Nós e a verdade

Por: João Madureira

Nós não somos gente de amaldiçoar os nossos males nem de buscar cura para eles. Nós deixamos andar. A maioria dos portugueses fica satisfeita com o pouco que a sua sorte lhes dá. O nosso coração costuma ser largo para o amor. 

Nós conhecemos o mal. O nosso mal. Desconhecemos é o remédio. Queremos acreditar que a humildade é uma qualidade adequada a alguém bafejado pela sorte. Afinal, é verdade que ser motivo de inveja aconchega muito o ego. 

É uma ocupação entediante sentir permanentemente ternura por alguém cuja sorte nunca muda. 

É aconselhável seguir os conselhos de quem sabe e comprar produtos nas afamadas lojas de comida saudável. Com os seus almoços protegemo-nos contra a prisão de ventre. Assim como é bom aquecer o espírito com cocktails gelados. 

Não são só as crianças e os adultos que perdem a linha. Mas, para grande pena nossa, os seus cães e gatos estão a seguir-lhes o exemplo.

Conhecemos os senhores pelas maneiras dos seus criados. É através da facilidade com que os criados falam connosco que sabemos o quanto somos aceites pelos senhores. 

A verdade é que os empregados de agora são tão competentes que não necessitam que os patrões lhes deem ordens. 

Trazemos sempre dentro de nós uma pequena, mas detestável, culpa. 

Nos tempos que correm, até para dormir bem é necessário talento. Há pessoas que nos deslumbram com o seu aprumo implacável. Algumas andam tão aprumadas e apertadas que, quando olhamos para elas, somos nós que temos dificuldade em respirar. 

São muitas vezes as pérolas e os diamantes os que nos fazem enveredar por maus caminhos.

É tudo uma questão de sorte. 

A verdade é que nos habituámos uns aos outros. Para o bem e para o mal. 

Até nas pequenas cortesias somos inábeis. É muito difícil arrancar um sorriso democrático à classe trabalhadora. 

Saint-Exupéry disse que para unir o povo dá-se-lhe um castelo para construir. Para o desunir não há nada melhor do que lhe dar pão para repartir. 

Todo o processo político se estabelece segundo a seguinte ordem: o povo aprova o processo político e, depois da aprovação popular, seguem-se as vantagens e os benefícios. Até que chega a altura do indulto, que é um novo processo eleitoral. 

O curioso de tudo isto é que depois de uma surpresa surge sempre a surpresa seguinte. Quando uma termina surge logo outra, para a substituir.

Depois de alguma desilusão temporária, lá voltamos a assinalar no boletim de voto o quadrado certo. A verdade é que o partido pode falhar ao seu eleitor, mas o fiel eleitor é incapaz de trair o seu partido. É necessário elogiar a sua lealdade e a sua paciência. 

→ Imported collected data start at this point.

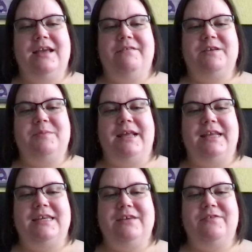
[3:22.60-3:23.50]
Was mir leider
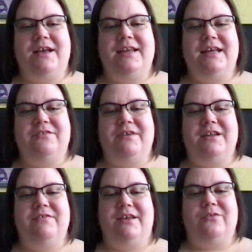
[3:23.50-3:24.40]
nicht gefallen hat, war
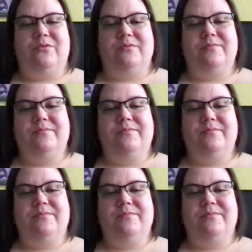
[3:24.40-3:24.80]
die Wendung.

O guião é sempre o mesmo: um bom arsenal de boas intenções e repleto de clichés filantrópicos e sentimentais. Até porque o nosso líder é sempre uma pessoa boa e generosa, um bom católico que vai à missa aos domingos, cheio de bons propósitos e um crente na bondade natural do ser humano. Está claro que os mais radicais consideram estes sujeitos como os mais perigosos. 

Os programas políticos são elaborados com base, mais do que na realidade, na verdade. Mas todos sabemos que 50% daquilo tudo é pura mentira. O que verdadeiramente interessa não é o programa corresponder à verdade, mas ser convincente. 

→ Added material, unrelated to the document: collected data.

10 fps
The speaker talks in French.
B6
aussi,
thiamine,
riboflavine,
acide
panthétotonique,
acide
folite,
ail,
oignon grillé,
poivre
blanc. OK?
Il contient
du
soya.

Dizemos interiormente que desta vez vamos fazer o que sempre fizemos para não complicar. Mas nada de compromissos. Para a próxima vamos ser mais exigentes. Mais cheques em branco, não. A verdade é que procuramos sempre evitar complicações inúteis. A nós ninguém nos distrai do essencial. Era o que mais faltava!

A verdade é que quando não há exigências nem compromissos, também não há aborrecimentos. 

A verdade é que quando sentimos um pouco de felicidade pela nossa insistência é nos momentos em que nos separamos um pouco da realidade. 

A verdade é que isso não é nem absentismo nem inatividade. É, apenas, reserva. 

A verdade é que, na maioria de nós, se nota uma certa deterioração física e um secreto desamparo moral. 

Ainda nos custa sair do círculo vicioso do vitimismo e de responsabilizar sempre os outros pelas nossas próprias desgraças.

Nós por cá somos muito de argumentar a realidade recorrendo à ficção. 

Mas continuamos a pensar com clareza. 

Está na hora de voltar a ler “La Zizanie” (Astérix – Goscinny e Uderzo).